►

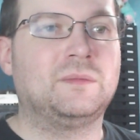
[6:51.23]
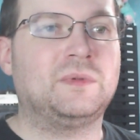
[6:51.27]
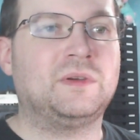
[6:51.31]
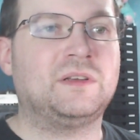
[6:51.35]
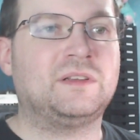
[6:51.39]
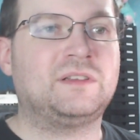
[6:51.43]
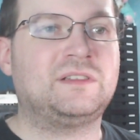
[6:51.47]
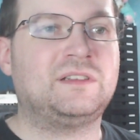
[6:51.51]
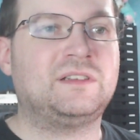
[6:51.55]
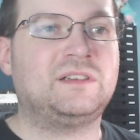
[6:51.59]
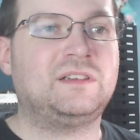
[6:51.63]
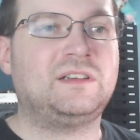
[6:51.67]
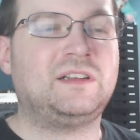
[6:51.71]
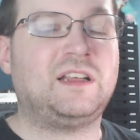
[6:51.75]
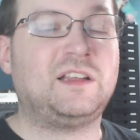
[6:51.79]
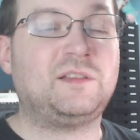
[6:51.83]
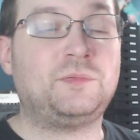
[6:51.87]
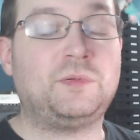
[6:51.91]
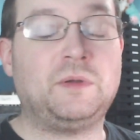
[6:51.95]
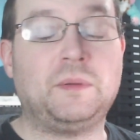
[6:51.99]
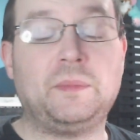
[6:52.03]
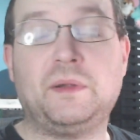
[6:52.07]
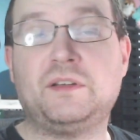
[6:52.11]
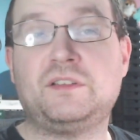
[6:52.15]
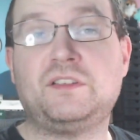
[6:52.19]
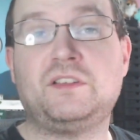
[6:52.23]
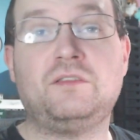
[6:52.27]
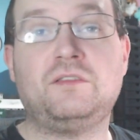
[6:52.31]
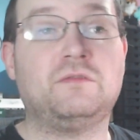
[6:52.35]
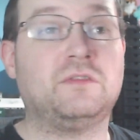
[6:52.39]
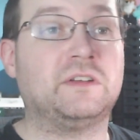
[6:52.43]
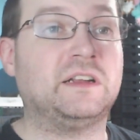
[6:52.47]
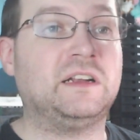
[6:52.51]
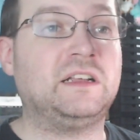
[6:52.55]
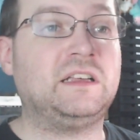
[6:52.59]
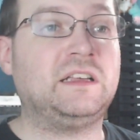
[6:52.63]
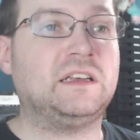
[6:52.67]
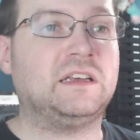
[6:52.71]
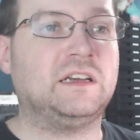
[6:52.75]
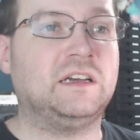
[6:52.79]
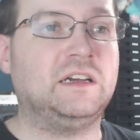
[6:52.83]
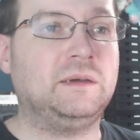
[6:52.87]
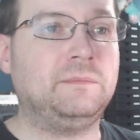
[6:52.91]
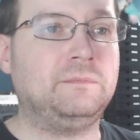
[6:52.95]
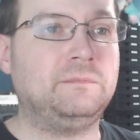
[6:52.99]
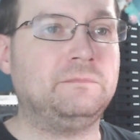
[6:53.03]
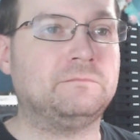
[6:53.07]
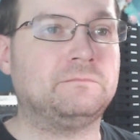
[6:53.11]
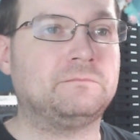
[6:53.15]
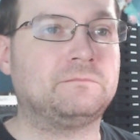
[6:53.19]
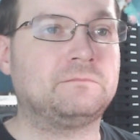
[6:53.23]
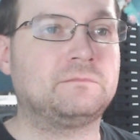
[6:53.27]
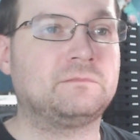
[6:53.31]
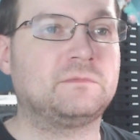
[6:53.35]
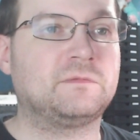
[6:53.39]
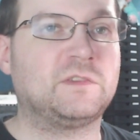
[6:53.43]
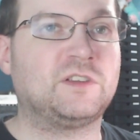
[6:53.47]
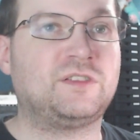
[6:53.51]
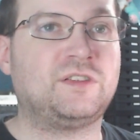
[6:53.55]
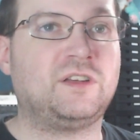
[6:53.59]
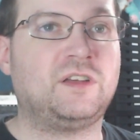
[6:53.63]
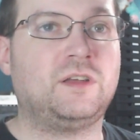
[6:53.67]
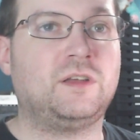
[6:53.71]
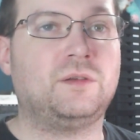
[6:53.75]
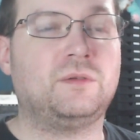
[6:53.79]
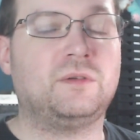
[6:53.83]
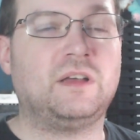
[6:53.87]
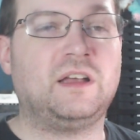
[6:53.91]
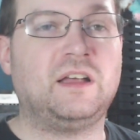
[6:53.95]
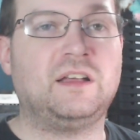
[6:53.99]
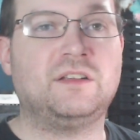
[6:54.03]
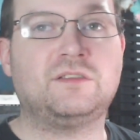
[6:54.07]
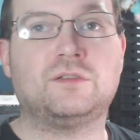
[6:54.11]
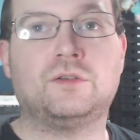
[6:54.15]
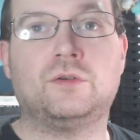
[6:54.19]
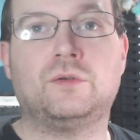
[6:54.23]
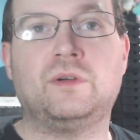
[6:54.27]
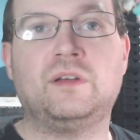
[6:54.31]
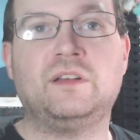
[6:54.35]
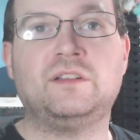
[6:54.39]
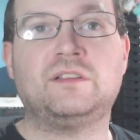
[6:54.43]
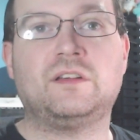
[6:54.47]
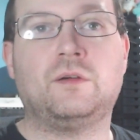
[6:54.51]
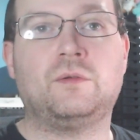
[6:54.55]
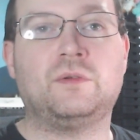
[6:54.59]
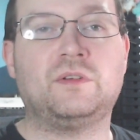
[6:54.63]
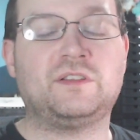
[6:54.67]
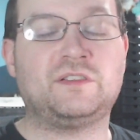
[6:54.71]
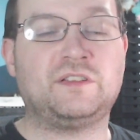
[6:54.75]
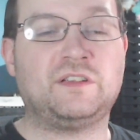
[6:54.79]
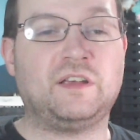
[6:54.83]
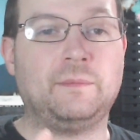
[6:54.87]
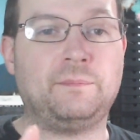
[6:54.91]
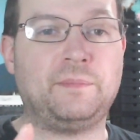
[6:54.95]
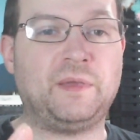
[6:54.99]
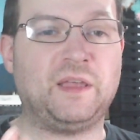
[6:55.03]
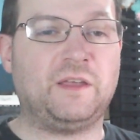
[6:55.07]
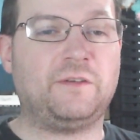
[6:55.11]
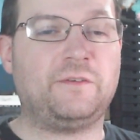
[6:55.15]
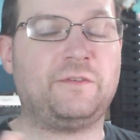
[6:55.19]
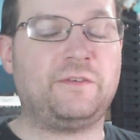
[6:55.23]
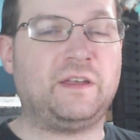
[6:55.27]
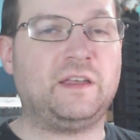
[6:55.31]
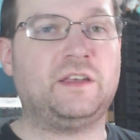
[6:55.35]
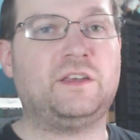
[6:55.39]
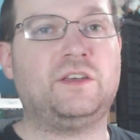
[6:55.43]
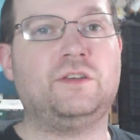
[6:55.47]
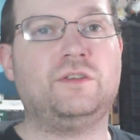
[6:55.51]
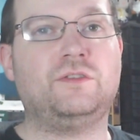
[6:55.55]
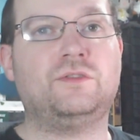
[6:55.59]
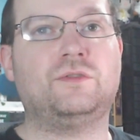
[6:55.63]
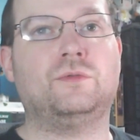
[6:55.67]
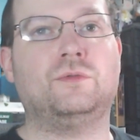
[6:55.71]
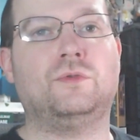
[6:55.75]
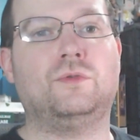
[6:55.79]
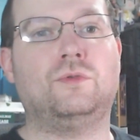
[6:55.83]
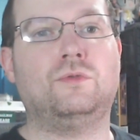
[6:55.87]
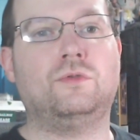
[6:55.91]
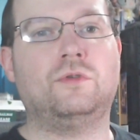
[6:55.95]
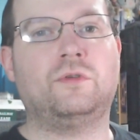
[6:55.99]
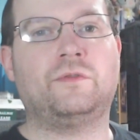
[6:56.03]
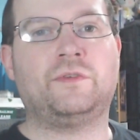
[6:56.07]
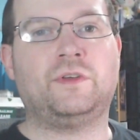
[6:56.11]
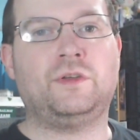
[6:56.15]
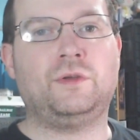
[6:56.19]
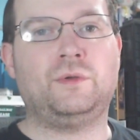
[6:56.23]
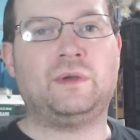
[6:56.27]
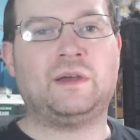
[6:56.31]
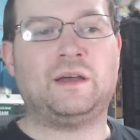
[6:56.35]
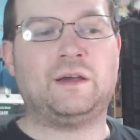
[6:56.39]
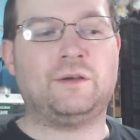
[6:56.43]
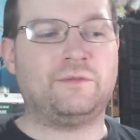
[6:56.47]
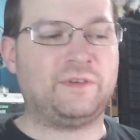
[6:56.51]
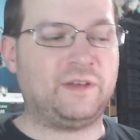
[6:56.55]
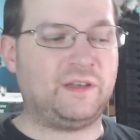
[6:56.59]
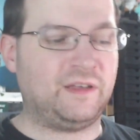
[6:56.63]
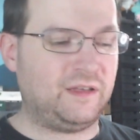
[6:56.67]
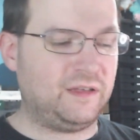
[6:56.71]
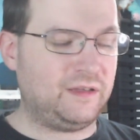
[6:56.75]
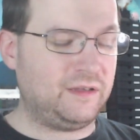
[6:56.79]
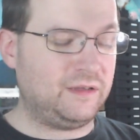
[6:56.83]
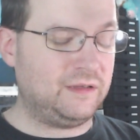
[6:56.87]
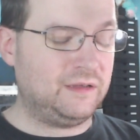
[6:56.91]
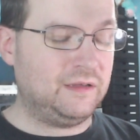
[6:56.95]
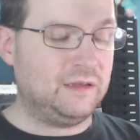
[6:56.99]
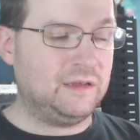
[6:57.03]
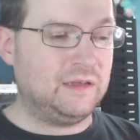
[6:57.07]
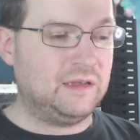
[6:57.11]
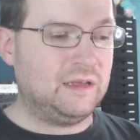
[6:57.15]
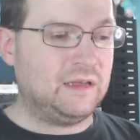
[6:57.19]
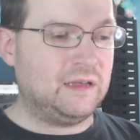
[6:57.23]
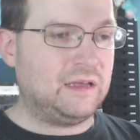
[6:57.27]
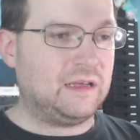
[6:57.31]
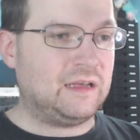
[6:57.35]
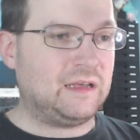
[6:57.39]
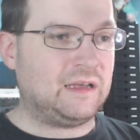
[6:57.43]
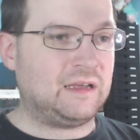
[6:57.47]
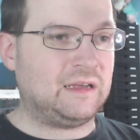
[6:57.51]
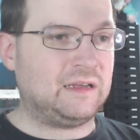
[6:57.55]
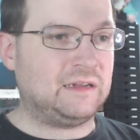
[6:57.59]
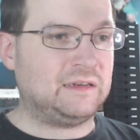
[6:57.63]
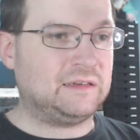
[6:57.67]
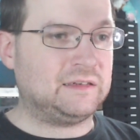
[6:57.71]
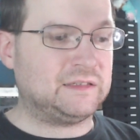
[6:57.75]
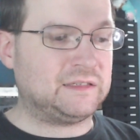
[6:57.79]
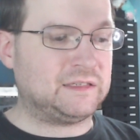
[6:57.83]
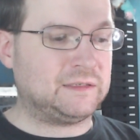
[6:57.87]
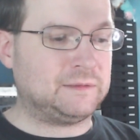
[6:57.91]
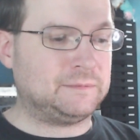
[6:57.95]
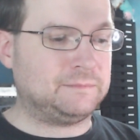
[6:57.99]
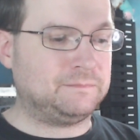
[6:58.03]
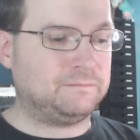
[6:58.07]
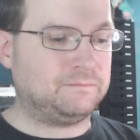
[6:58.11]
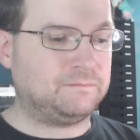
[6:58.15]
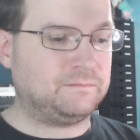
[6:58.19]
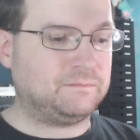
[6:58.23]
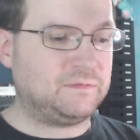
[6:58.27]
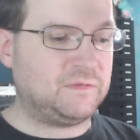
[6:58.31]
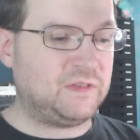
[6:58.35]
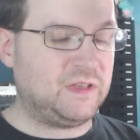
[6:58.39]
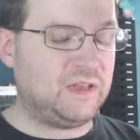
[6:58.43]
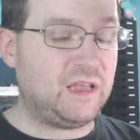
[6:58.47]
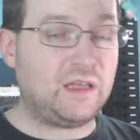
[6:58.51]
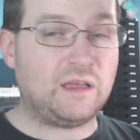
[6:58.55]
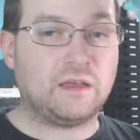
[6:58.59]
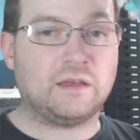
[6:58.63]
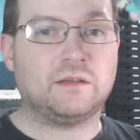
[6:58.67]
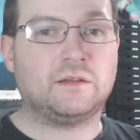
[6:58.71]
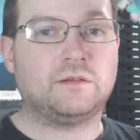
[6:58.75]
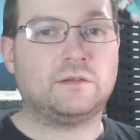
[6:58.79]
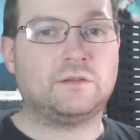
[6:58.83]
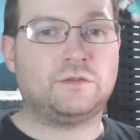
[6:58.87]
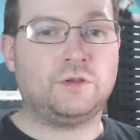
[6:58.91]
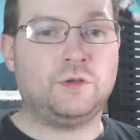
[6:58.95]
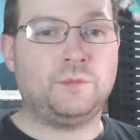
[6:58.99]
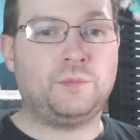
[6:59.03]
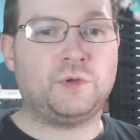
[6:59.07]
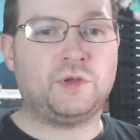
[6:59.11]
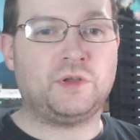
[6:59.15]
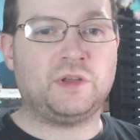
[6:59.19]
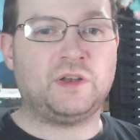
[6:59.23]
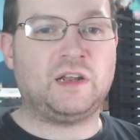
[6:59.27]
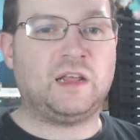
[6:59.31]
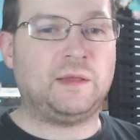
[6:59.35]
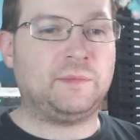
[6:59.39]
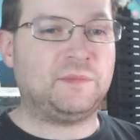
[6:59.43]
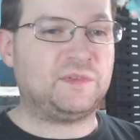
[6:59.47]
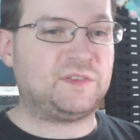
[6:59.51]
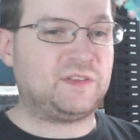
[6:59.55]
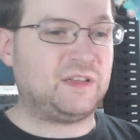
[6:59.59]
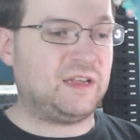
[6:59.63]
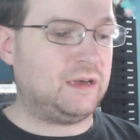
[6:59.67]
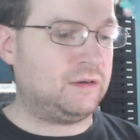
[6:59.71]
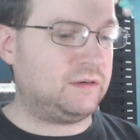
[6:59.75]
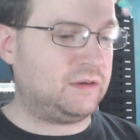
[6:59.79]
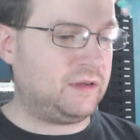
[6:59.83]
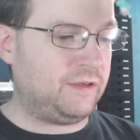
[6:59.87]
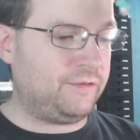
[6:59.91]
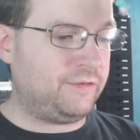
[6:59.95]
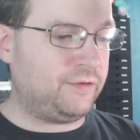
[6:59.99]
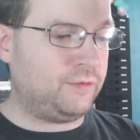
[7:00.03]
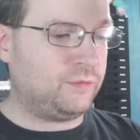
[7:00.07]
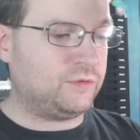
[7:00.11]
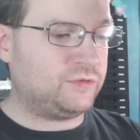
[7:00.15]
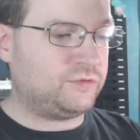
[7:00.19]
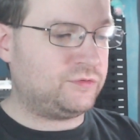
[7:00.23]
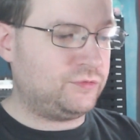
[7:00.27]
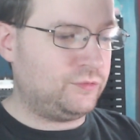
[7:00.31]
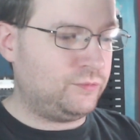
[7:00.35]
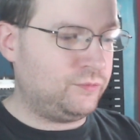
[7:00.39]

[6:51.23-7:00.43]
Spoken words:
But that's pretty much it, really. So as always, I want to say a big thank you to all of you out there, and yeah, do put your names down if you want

◄

▶ _What is expected_: Without any pictures, print the whole listing again exactly as it stands.

▶ _Written solution_:
[6:51.23]
[6:51.27]
[6:51.31]
[6:51.35]
[6:51.39]
[6:51.43]
[6:51.47]
[6:51.51]
[6:51.55]
[6:51.59]
[6:51.63]
[6:51.67]
[6:51.71]
[6:51.75]
[6:51.79]
[6:51.83]
[6:51.87]
[6:51.91]
[6:51.95]
[6:51.99]
[6:52.03]
[6:52.07]
[6:52.11]
[6:52.15]
[6:52.19]
[6:52.23]
[6:52.27]
[6:52.31]
[6:52.35]
[6:52.39]
[6:52.43]
[6:52.47]
[6:52.51]
[6:52.55]
[6:52.59]
[6:52.63]
[6:52.67]
[6:52.71]
[6:52.75]
[6:52.79]
[6:52.83]
[6:52.87]
[6:52.91]
[6:52.95]
[6:52.99]
[6:53.03]
[6:53.07]
[6:53.11]
[6:53.15]
[6:53.19]
[6:53.23]
[6:53.27]
[6:53.31]
[6:53.35]
[6:53.39]
[6:53.43]
[6:53.47]
[6:53.51]
[6:53.55]
[6:53.59]
[6:53.63]
[6:53.67]
[6:53.71]
[6:53.75]
[6:53.79]
[6:53.83]
[6:53.87]
[6:53.91]
[6:53.95]
[6:53.99]
[6:54.03]
[6:54.07]
[6:54.11]
[6:54.15]
[6:54.19]
[6:54.23]
[6:54.27]
[6:54.31]
[6:54.35]
[6:54.39]
[6:54.43]
[6:54.47]
[6:54.51]
[6:54.55]
[6:54.59]
[6:54.63]
[6:54.67]
[6:54.71]
[6:54.75]
[6:54.79]
[6:54.83]
[6:54.87]
[6:54.91]
[6:54.95]
[6:54.99]
[6:55.03]
[6:55.07]
[6:55.11]
[6:55.15]
[6:55.19]
[6:55.23]
[6:55.27]
[6:55.31]
[6:55.35]
[6:55.39]
[6:55.43]
[6:55.47]
[6:55.51]
[6:55.55]
[6:55.59]
[6:55.63]
[6:55.67]
[6:55.71]
[6:55.75]
[6:55.79]
[6:55.83]
[6:55.87]
[6:55.91]
[6:55.95]
[6:55.99]
[6:56.03]
[6:56.07]
[6:56.11]
[6:56.15]
[6:56.19]
[6:56.23]
[6:56.27]
[6:56.31]
[6:56.35]
[6:56.39]
[6:56.43]
[6:56.47]
[6:56.51]
[6:56.55]
[6:56.59]
[6:56.63]
[6:56.67]
[6:56.71]
[6:56.75]
[6:56.79]
[6:56.83]
[6:56.87]
[6:56.91]
[6:56.95]
[6:56.99]
[6:57.03]
[6:57.07]
[6:57.11]
[6:57.15]
[6:57.19]
[6:57.23]
[6:57.27]
[6:57.31]
[6:57.35]
[6:57.39]
[6:57.43]
[6:57.47]
[6:57.51]
[6:57.55]
[6:57.59]
[6:57.63]
[6:57.67]
[6:57.71]
[6:57.75]
[6:57.79]
[6:57.83]
[6:57.87]
[6:57.91]
[6:57.95]
[6:57.99]
[6:58.03]
[6:58.07]
[6:58.11]
[6:58.15]
[6:58.19]
[6:58.23]
[6:58.27]
[6:58.31]
[6:58.35]
[6:58.39]
[6:58.43]
[6:58.47]
[6:58.51]
[6:58.55]
[6:58.59]
[6:58.63]
[6:58.67]
[6:58.71]
[6:58.75]
[6:58.79]
[6:58.83]
[6:58.87]
[6:58.91]
[6:58.95]
[6:58.99]
[6:59.03]
[6:59.07]
[6:59.11]
[6:59.15]
[6:59.19]
[6:59.23]
[6:59.27]
[6:59.31]
[6:59.35]
[6:59.39]
[6:59.43]
[6:59.47]
[6:59.51]
[6:59.55]
[6:59.59]
[6:59.63]
[6:59.67]
[6:59.71]
[6:59.75]
[6:59.79]
[6:59.83]
[6:59.87]
[6:59.91]
[6:59.95]
[6:59.99]
[7:00.03]
[7:00.07]
[7:00.11]
[7:00.15]
[7:00.19]
[7:00.23]
[7:00.27]
[7:00.31]
[7:00.35]
[7:00.39]

[6:51.23-7:00.43]
Spoken words:
But that's pretty much it, really. So as always, I want to say a big thank you to all of you out there, and yeah, do put your names down if you want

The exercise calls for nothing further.